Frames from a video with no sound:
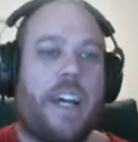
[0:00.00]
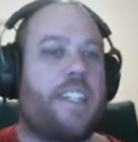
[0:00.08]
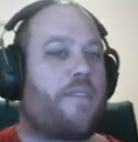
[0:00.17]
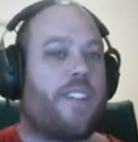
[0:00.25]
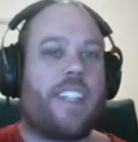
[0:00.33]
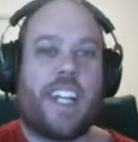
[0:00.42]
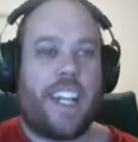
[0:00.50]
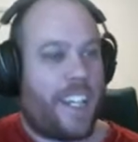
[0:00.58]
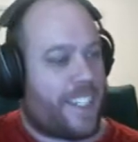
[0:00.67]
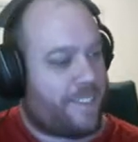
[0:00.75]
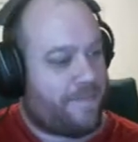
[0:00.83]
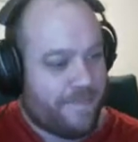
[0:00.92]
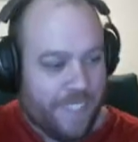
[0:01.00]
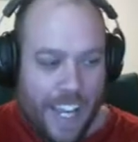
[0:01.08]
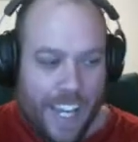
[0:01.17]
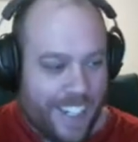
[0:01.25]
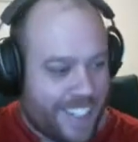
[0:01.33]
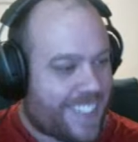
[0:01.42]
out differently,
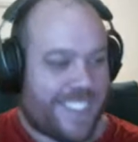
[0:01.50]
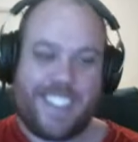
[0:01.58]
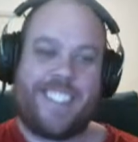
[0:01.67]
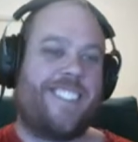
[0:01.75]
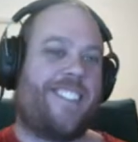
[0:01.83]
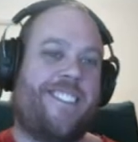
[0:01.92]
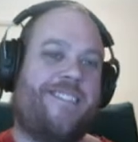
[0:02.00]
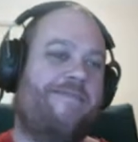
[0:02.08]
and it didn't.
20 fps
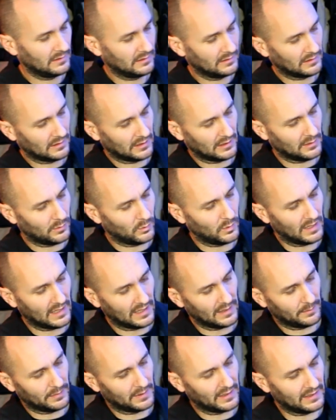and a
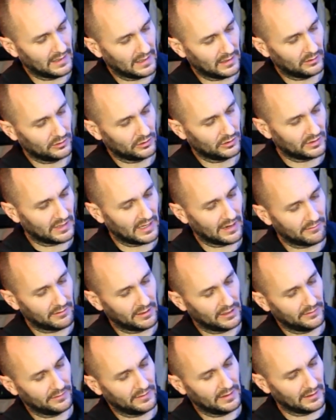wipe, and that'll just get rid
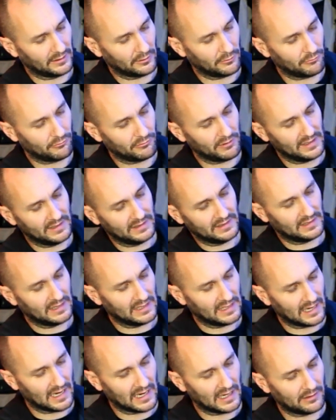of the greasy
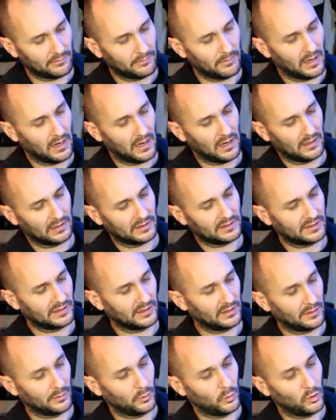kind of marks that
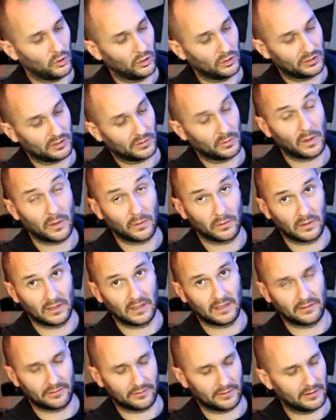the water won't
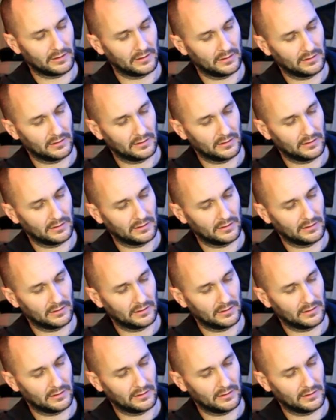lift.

_Task prompt:_ Each record above should be copied character for character, with pictures dropped.

_Task solution:_
Frames from a video with no sound:
[0:00.00]
[0:00.08]
[0:00.17]
[0:00.25]
[0:00.33]
[0:00.42]
[0:00.50]
[0:00.58]
[0:00.67]
[0:00.75]
[0:00.83]
[0:00.92]
[0:01.00]
[0:01.08]
[0:01.17]
[0:01.25]
[0:01.33]
[0:01.42]
out differently,
[0:01.50]
[0:01.58]
[0:01.67]
[0:01.75]
[0:01.83]
[0:01.92]
[0:02.00]
[0:02.08]
and it didn't.
20 fps
and a
wipe, and that'll just get rid
of the greasy
kind of marks that
the water won't
lift.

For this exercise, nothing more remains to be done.